Chelsea were getting more of the ball at this point as Bayern dropped off somewhat into a 4-4-2 defensive shape, not going as aggressively into higher pressing moments as they had in the first half. Chelsea managed a couple of dangerous-looking crosses into the box which were unable to be met by their forwards, but other than that only managed two shots as previously mentioned. 

As Chelsea became more stretched, there was room in behind, and Davies exploited this as he glided past Jorginho and Christensen on the Bayern left wing before setting up Lewandowski for an easy tap-in at the back post. Things got even worse for Chelsea with Alonso’s red card, as Bayern easily retained the ball from therein to see out a 3-0 victory. 

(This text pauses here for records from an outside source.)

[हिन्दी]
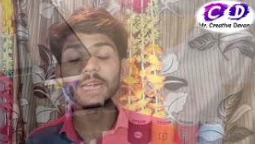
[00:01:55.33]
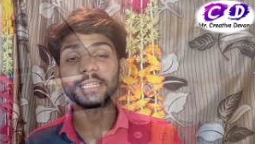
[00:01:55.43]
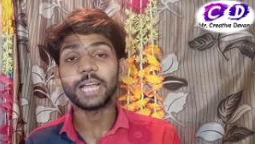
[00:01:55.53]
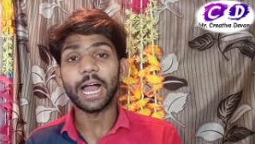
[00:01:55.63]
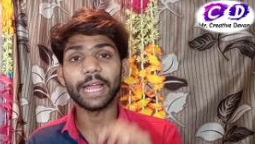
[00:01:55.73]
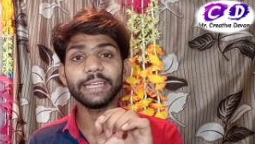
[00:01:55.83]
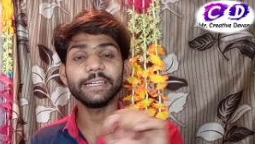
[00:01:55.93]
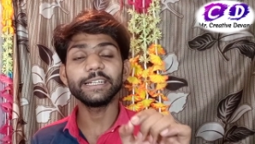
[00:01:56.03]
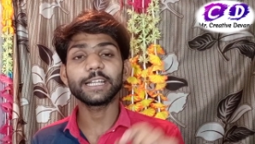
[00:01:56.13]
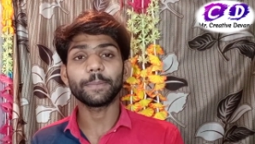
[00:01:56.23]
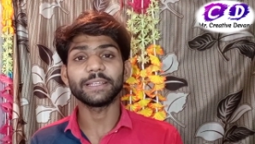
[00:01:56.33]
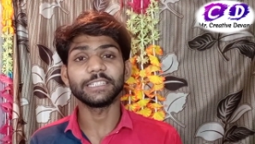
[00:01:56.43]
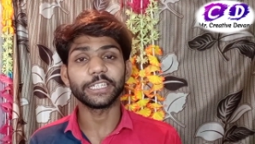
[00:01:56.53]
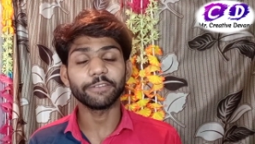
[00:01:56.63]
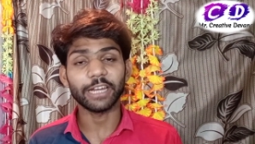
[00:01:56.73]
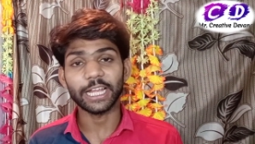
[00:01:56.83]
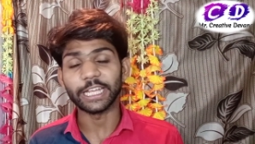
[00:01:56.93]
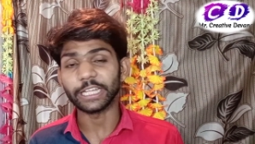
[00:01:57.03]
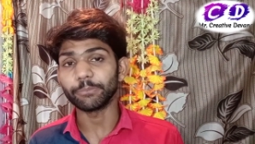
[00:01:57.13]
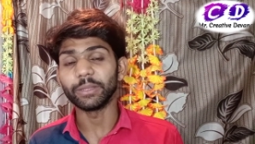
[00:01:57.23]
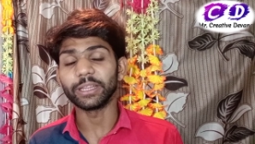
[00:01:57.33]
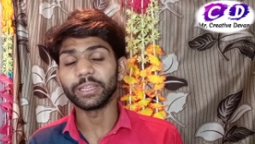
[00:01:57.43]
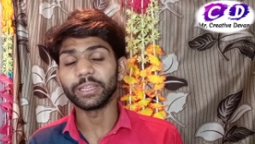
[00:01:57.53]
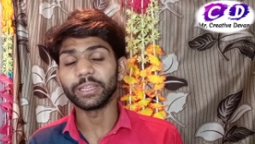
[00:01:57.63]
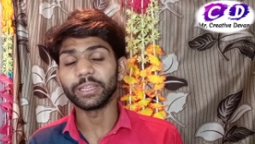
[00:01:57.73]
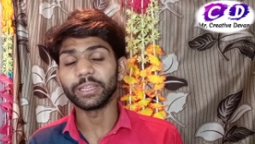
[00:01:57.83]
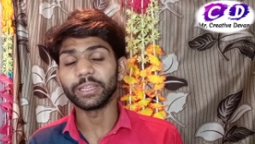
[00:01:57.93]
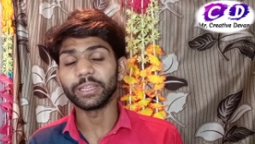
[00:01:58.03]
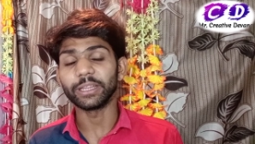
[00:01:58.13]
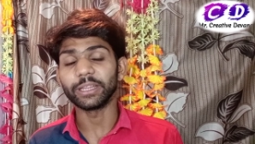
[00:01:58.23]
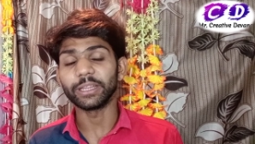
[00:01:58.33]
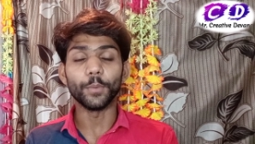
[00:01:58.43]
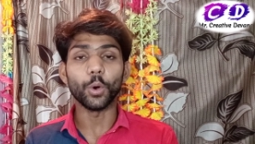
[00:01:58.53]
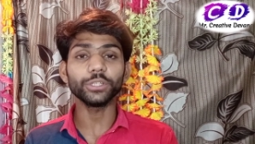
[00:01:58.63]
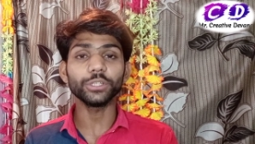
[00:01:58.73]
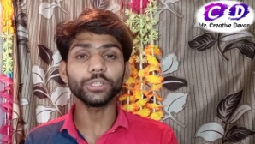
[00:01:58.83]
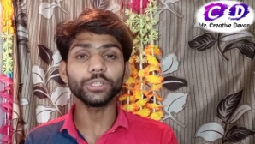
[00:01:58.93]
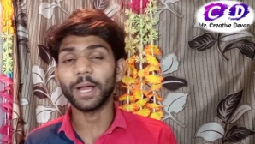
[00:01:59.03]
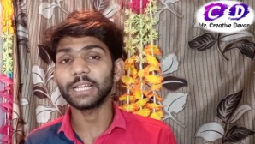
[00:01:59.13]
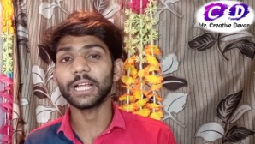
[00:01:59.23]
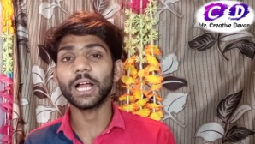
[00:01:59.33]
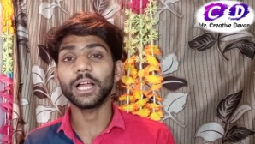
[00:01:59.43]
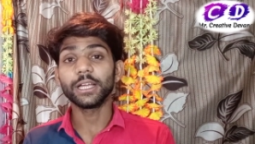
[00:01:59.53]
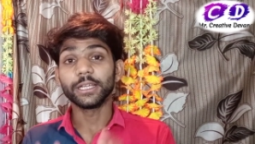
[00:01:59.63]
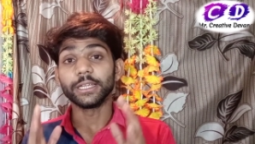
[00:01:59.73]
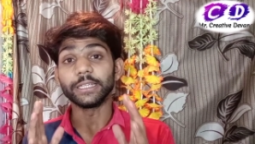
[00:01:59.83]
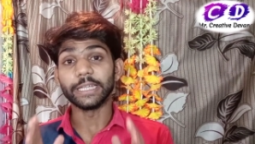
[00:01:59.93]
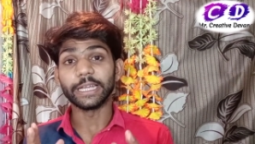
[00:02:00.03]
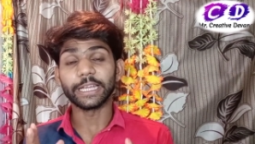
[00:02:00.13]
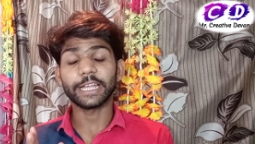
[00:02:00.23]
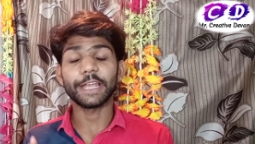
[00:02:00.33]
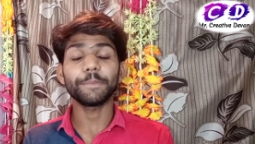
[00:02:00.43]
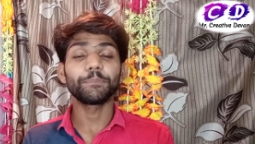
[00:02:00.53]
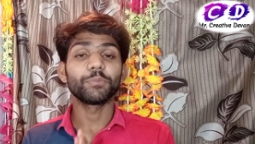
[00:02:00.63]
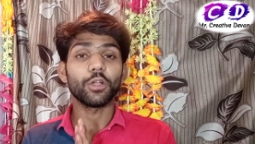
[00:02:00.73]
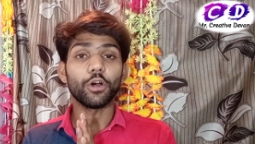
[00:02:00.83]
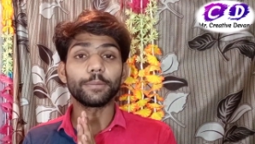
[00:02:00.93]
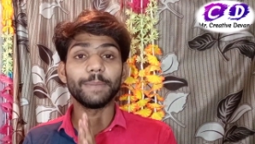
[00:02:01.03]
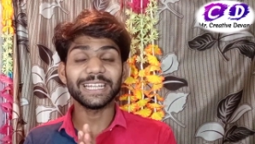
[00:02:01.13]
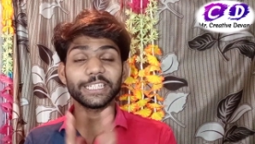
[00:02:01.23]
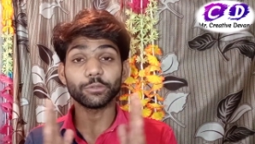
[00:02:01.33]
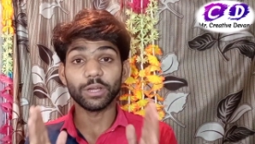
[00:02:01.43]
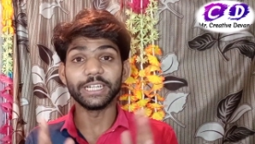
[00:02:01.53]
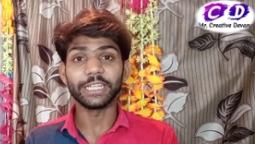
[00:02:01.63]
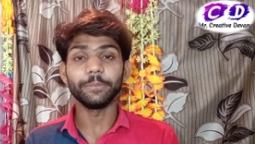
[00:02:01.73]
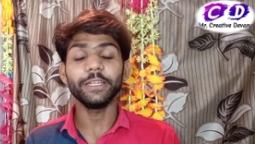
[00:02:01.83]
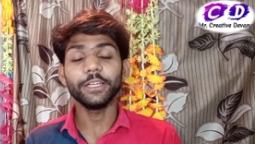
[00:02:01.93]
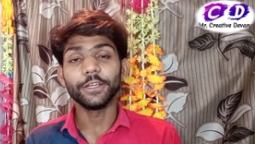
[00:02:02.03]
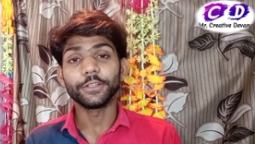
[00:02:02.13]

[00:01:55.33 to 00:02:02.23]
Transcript: साथ हाई यील्ड कैपेसिटी वाला इंक मिलता है बहुत ही कमाल का ये इंक है और बेस्ट क्वालिटी भी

Flick’s Bayern side gave an authoritative performance in which they were tactically well coordinated as well as able to show off some very good individual performances from the likes of Thiago, Davies, Müller and Gnabry. Their controlled possession game stemming from the buildup diamond of Boateng, Alaba, Kimmich and Thiago was also impressive. 

For Chelsea the game is a demonstration of the levels between them and Europe’s heavyweights at this stage of the team’s development. There is lots of potential in the squad, but clearly time is needed before they are truly able to match teams such as Bayern. Lampard could maybe be criticized for not changing the system earlier or for certain personnel choices, but it is perhaps harsh to be overly critical given the very high quality football Bayern were playing at times during this match.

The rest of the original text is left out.